Après tout, celui qui croit tout savoir et qui croit être en mesure de prendre le dessus sur n’importe quelle situation sans avoir à demander s’il n’a pas fait un erreur va probablement directement dans un mur à long terme. Ça revient un peu à celui qui croit avoir toujours raison, un défaut rarement apprécié, que ce soit dans le sport ou ailleurs dans un collectif.

 

Et finalement, la dernière et celle qui est peut-être la plus difficile à développer, c’est d’être quelqu’un d’émotionnel. Quelqu’un capable de laisser ses sentiments prendre le dessus quand c’est nécessaire, dans un grand moment d’un tournoi ou d’un match de hockey.  D’être capable de communiquer à ses coéquipiers, via ses émotions, son désir de vaincre ou de faire comprendre l’urgence du moment présent. Une capacité qui, oui, est peut-être un peu innée, mais qui se développe également avec le temps lorsqu’on accepte de laisser ces fameuses émotions prendre le dessus.

 

Le leader négatif, un terme qui ne devrait pas exister

 

« Je n’ai jamais aimé le terme leader négatif, parce qu’être un leader, c’est positif, souligne Sylvain Guimond. Mais c’est vrai que parfois, dans un groupe, il y a ces personnes qui tirent vers le bas. Il faut se dire que dans une équipe de hockey, il y a peut-être 60 % des gens qui vont tout simplement suivre les autres, 20 % qui vont tirer l’équipe vers le haut et 20 % qui vont la tirer vers le bas, souvent sans le vouloir, mais simplement avec des agissements ou des paroles. Il faut arriver à convaincre le 60 % du milieu de suivre vers le haut pour avoir du succès. »

 

Une règle mathématique qui semble élucider bien des problèmes dans un vestiaire lorsqu’on la comprend et qu’on l’assimile.
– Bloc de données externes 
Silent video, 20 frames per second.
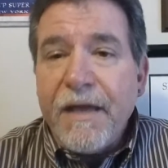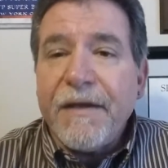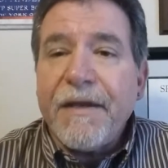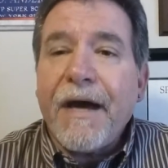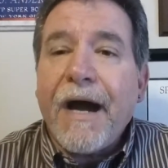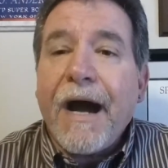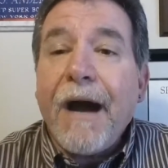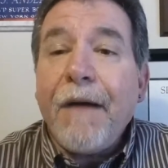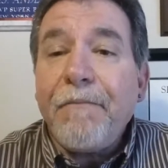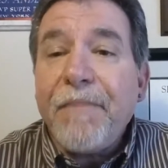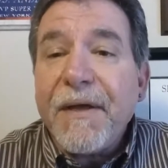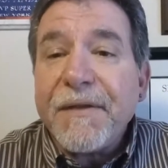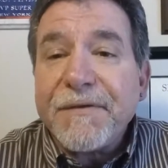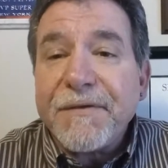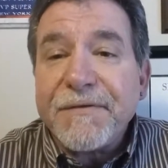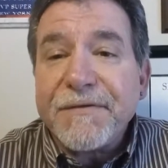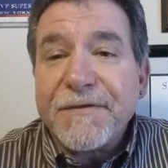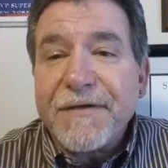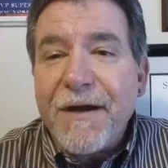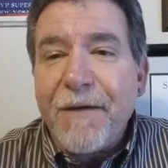Now, I'll bet
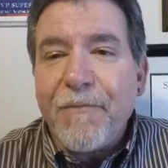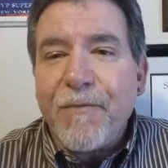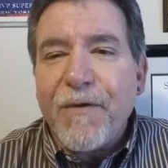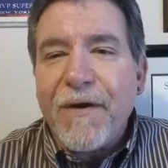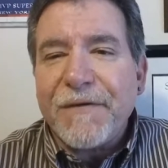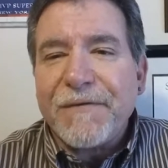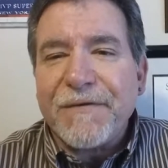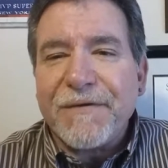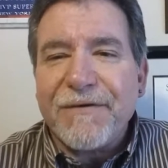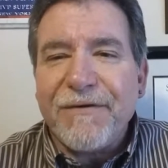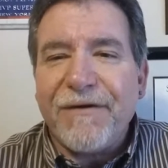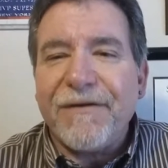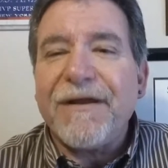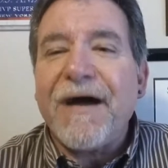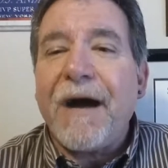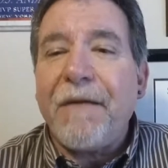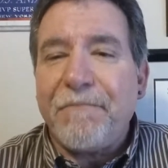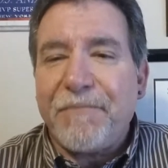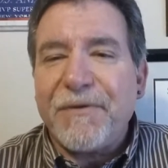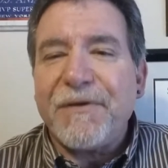there's a couple out there going,
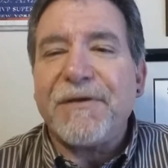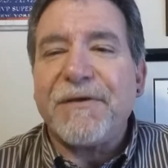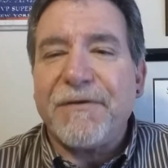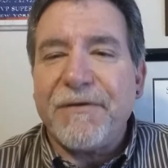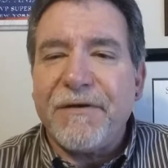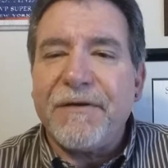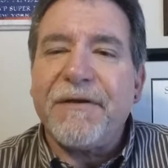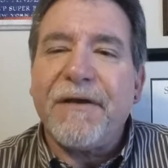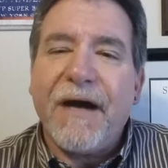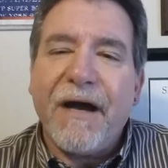I'm pretty good.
Ces leaders négatifs sont rarement véritablement mal intentionnés. Ils sont, la plupart du temps, malhabiles et veulent le bien de l’équipe, mais selon leurs règles et leurs principes.

 

On doit donc identifier ce fameux 20 % qui tire vers le bas et réussir à le convaincre de remonter dans le groupe qui tire vers le haut. Les moyens pour y arriver sont multiples. Par exemple, faire sentir le leader négatif utile au groupe, et ce, avec l’aide des leaders positifs. Si ces derniers réussissent à inclure leurs coéquipiers récalcitrants dans leur effort de motivation de l’équipe, cela aura un impact positif sur le reste des troupes, qui n’attend bien souvent qu’un meneur. En terminant, rappelons que dans plusieurs cas, les leaders négatifs sont en fait des gens dotés d’excellentes qualités de meneur, mais qui n’arrivent pas à canaliser leur désir de vaincre et d’avoir une équipe performante dans des gestes ou des paroles qui seraient utiles au collectif. Définitivement, ce n’est pas en démotivant les autres qu’ils parviendront à améliorer leur sort.